I'm trying to capture different parts of a url while ignoring parts that sometimes comes up.
I've tried using and extending the regex found here with little luck. https://gist.github.com/ahmadawais/9813c44b7e51c2c3540d2165d6c6cc65
Take the example
https://res.cloudinary.com/test-site/image/upload/v1619174590/folder/path/cjtdn73cleqagpy4fqza.jpg
https://res.cloudinary.com/test-site/image/upload/ar_1:1,c_fill,f_auto,g_auto,w_700/v1619174590/folder/path/cjtdn73cleqagpy4fqza.jpg
https://res.cloudinary.com/test-site/image/facebook/fb_id
res.cloudinary.com : host
test-site : cloudname
upload/facebook: resource_type
v1619174590/rg/collective/media/cjtdn73cleqagpy4fqza.jpg: id
I need to ignore everything between /upload/ and /v, I've accomplished this using //upload/.*?\b(?=v1)/ , but it doesn't account for if the resource type is facebook and there is no /v123
You can use
https?:\/\/(?<host>[^\/]+)\/(?<cloudname>[^\/]+)\/[^\/]+\/(?<resource_type>[^\/]+)(?:\/[^\/,]*,[^\/]*)?\/(?<id>.*)
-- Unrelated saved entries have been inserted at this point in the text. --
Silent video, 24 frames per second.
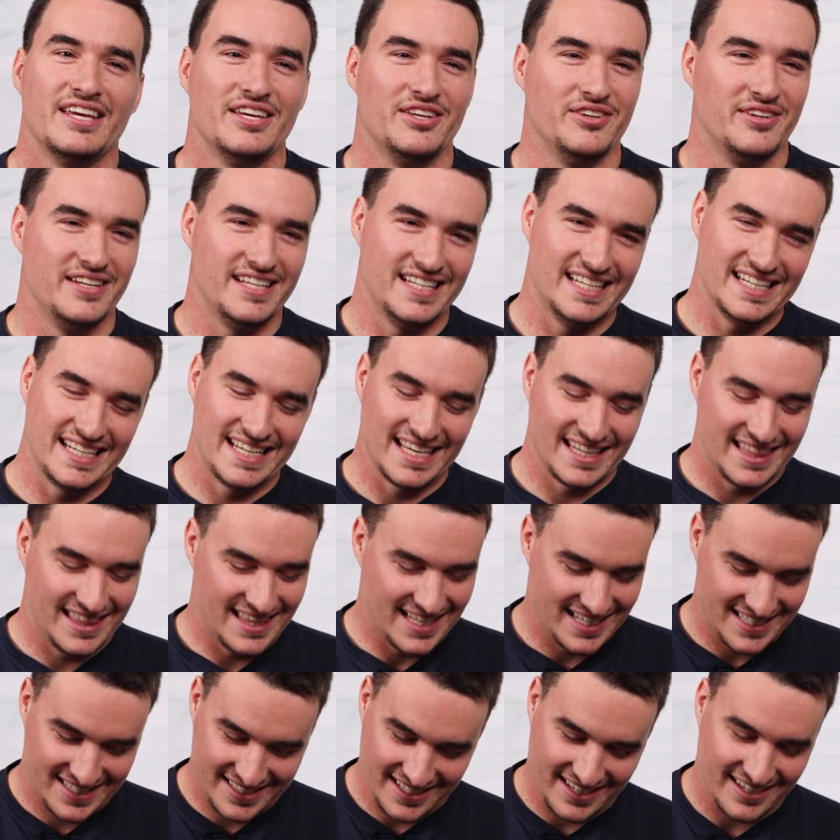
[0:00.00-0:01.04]
You need to get
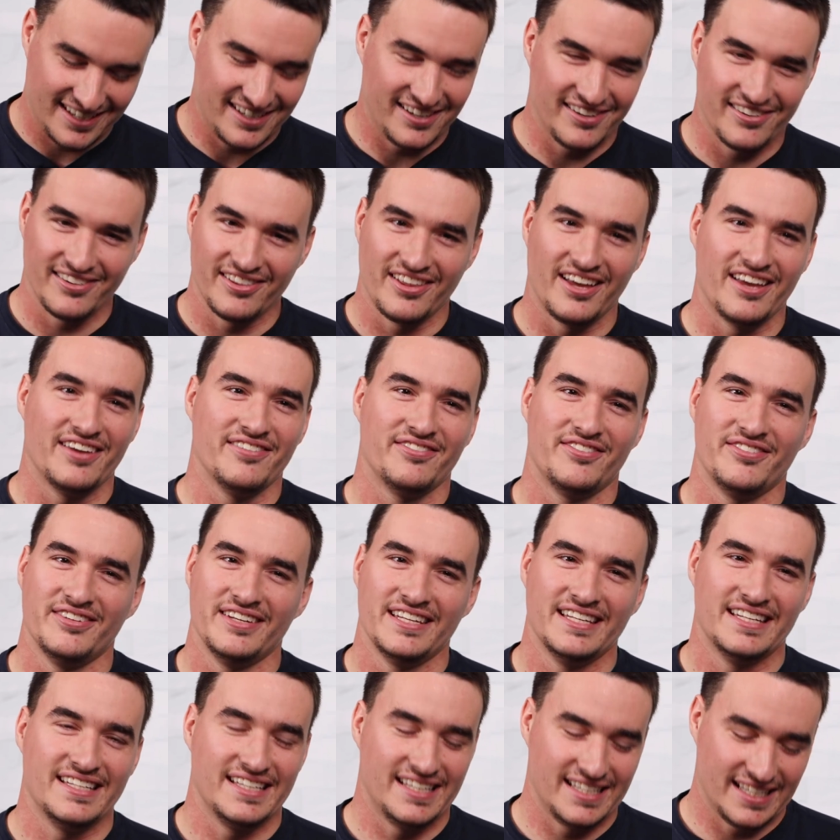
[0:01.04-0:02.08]
this out of your life. You
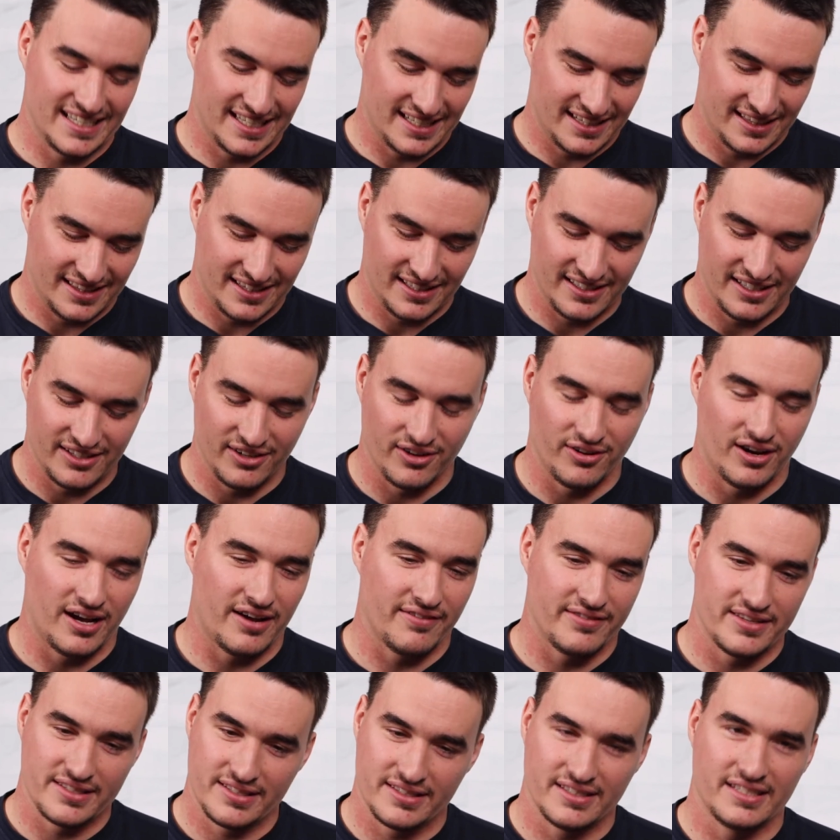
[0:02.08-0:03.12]
need to get,
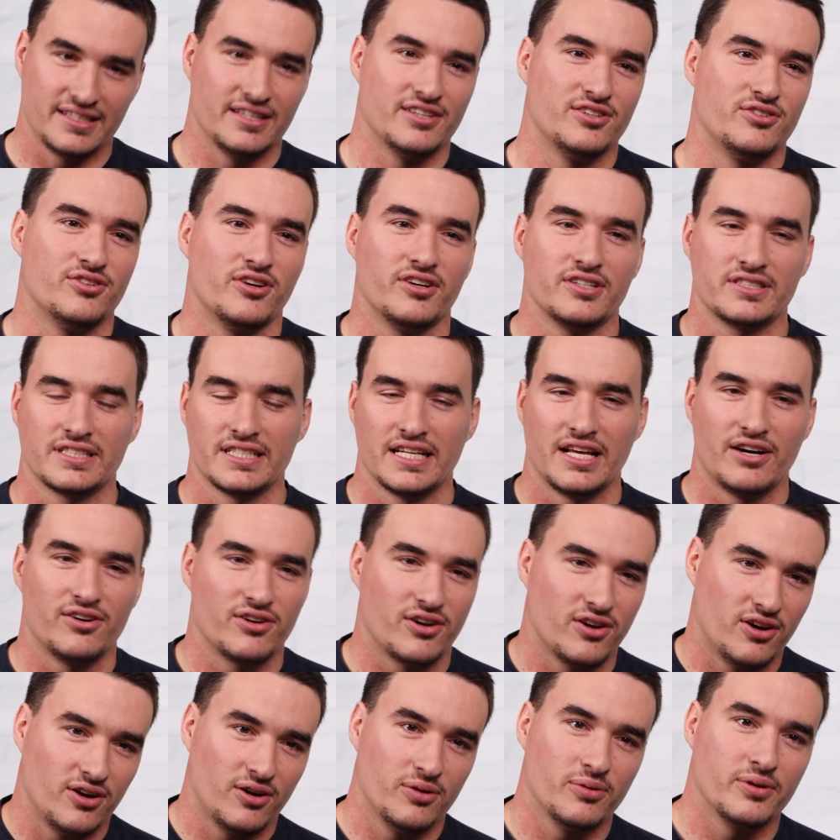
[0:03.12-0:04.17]
obviously the drugs and
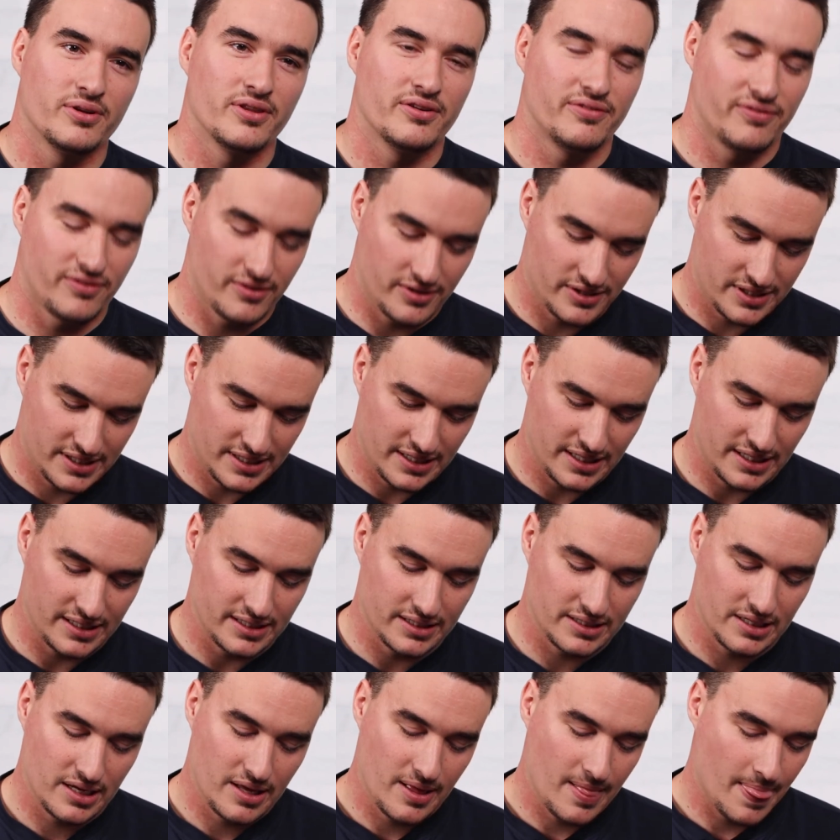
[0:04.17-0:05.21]
alcohol were the first
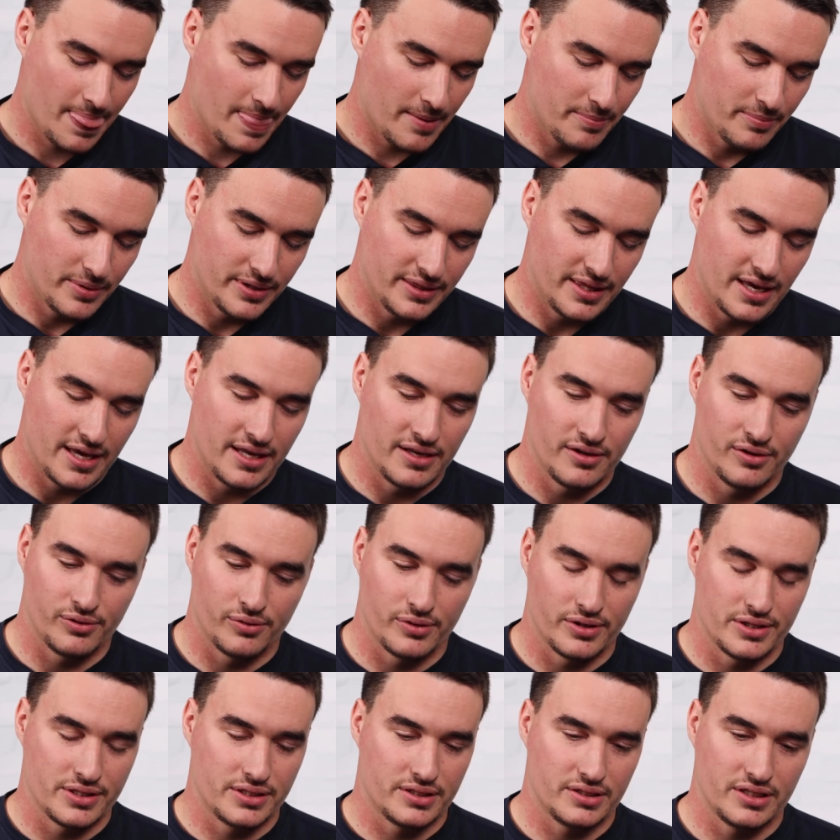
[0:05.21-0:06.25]
things, but then there
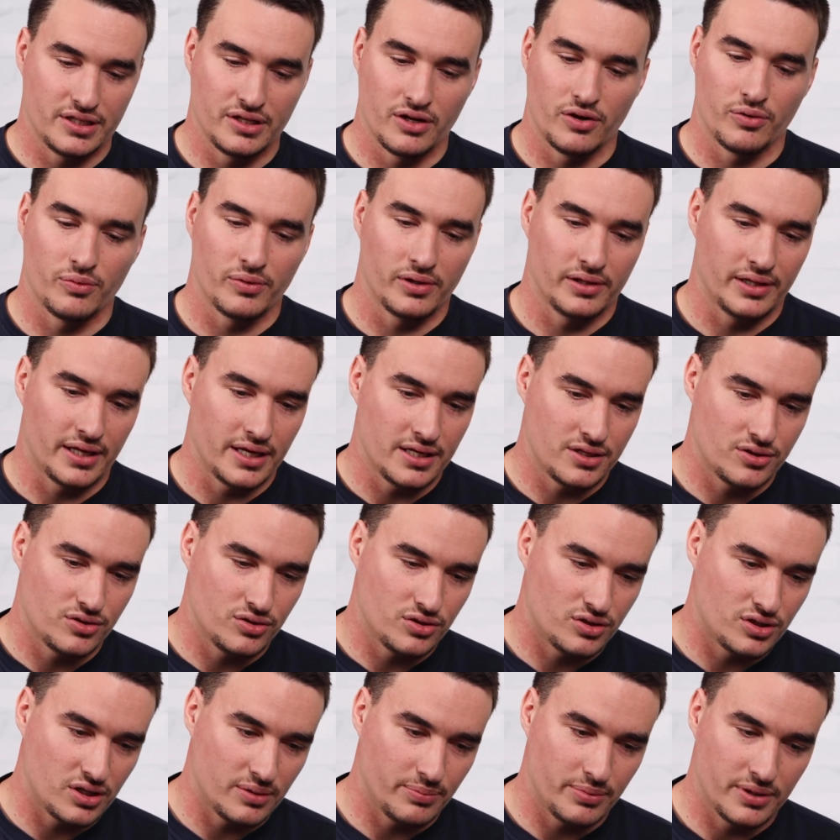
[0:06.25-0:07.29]
was,
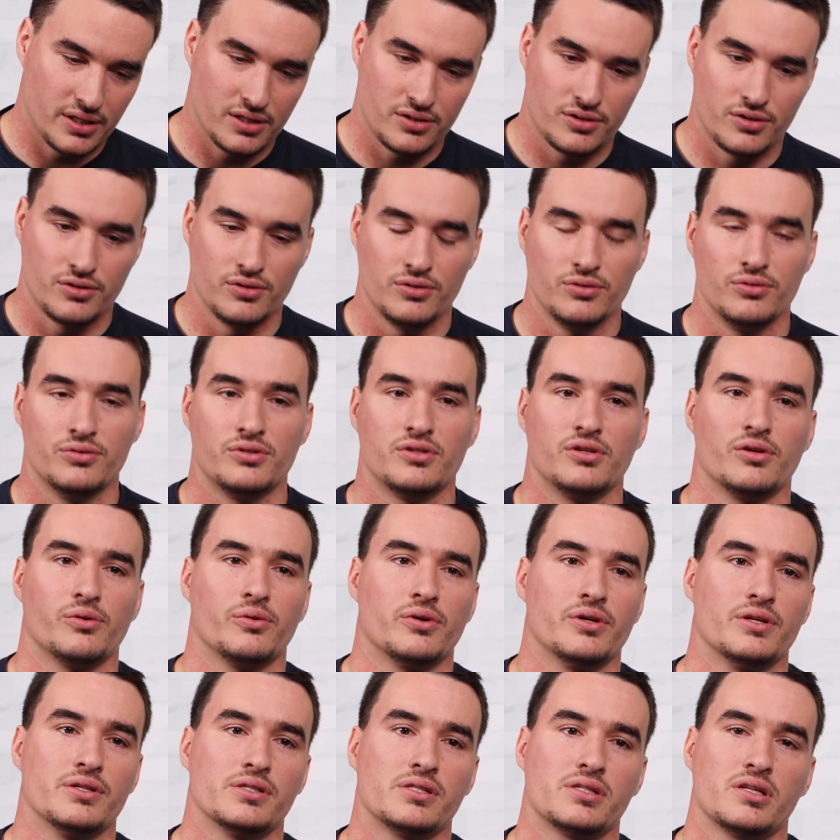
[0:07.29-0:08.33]
relationship issues. There
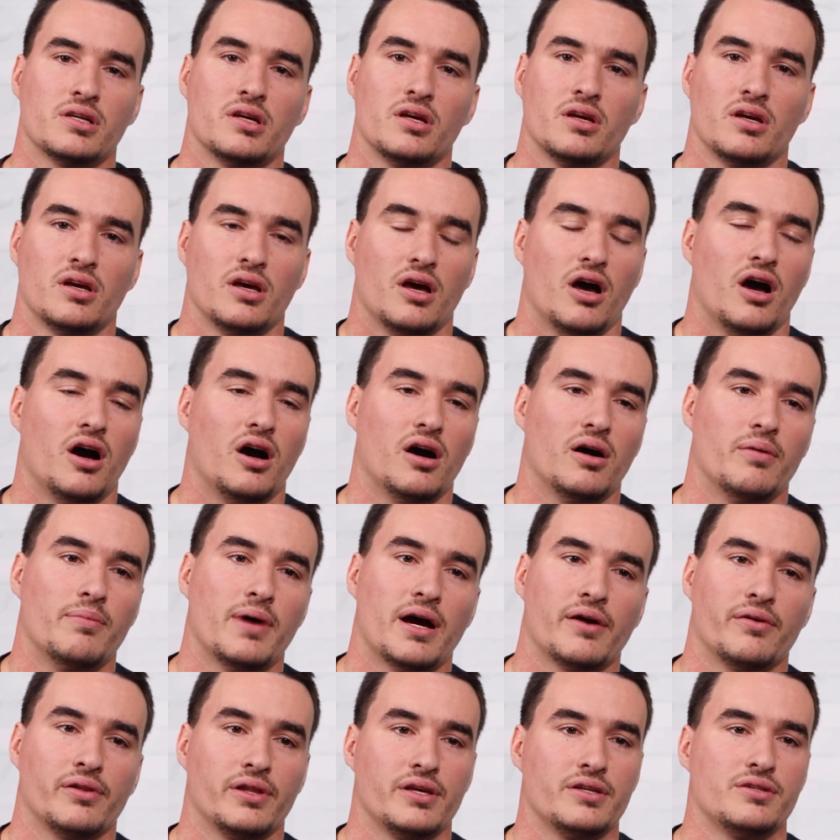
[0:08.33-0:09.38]
was
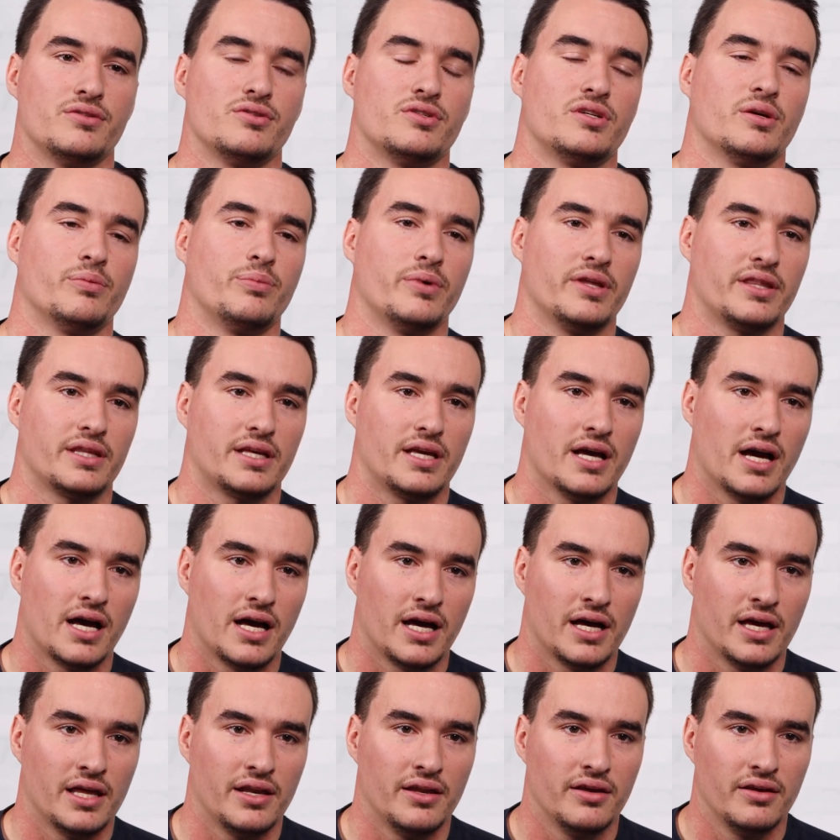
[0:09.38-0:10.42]
my relationship with
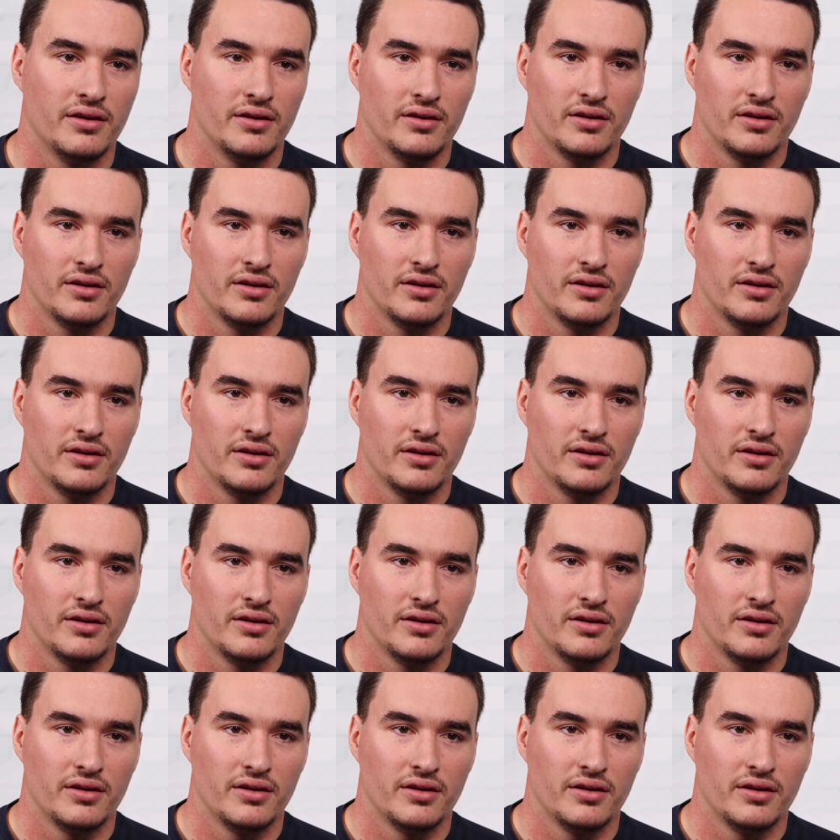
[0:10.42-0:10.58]
God,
https?:\/\/([^\/]+)\/([^\/]+)\/[^\/]+\/([^\/]+)(?:\/[^\/,]*,[^\/]*)?\/(.*)
The first regex is compliant with the ECMAScript 2018+ standard that supports named capturing groups, and the second one just contains regular, numbered capturing groups.
See the regex demo.
Details
https?:\/\/
- https://
or http://
([^\/]+)
- Group 1 (host): one or more chars other than /
- \/
- a /
char([^\/]+)
- Group 2 (cloud name): one or more chars other than /
\/[^\/]+\/
- /
, any one or more chars other than /
and a /
([^\/]+)
- Group 3 (resource type): one or more chars other than /
(?:\/[^\/,]*,[^\/]*)?
- an optional sequence of
\/
- a /
char[^\/,]*
- zero or more chars other than /
and ,
,
- a comma[^\/]*
- zero or more chars other than /
\/
- a /
char(.*)
- Group 4 (id): the rest of the string.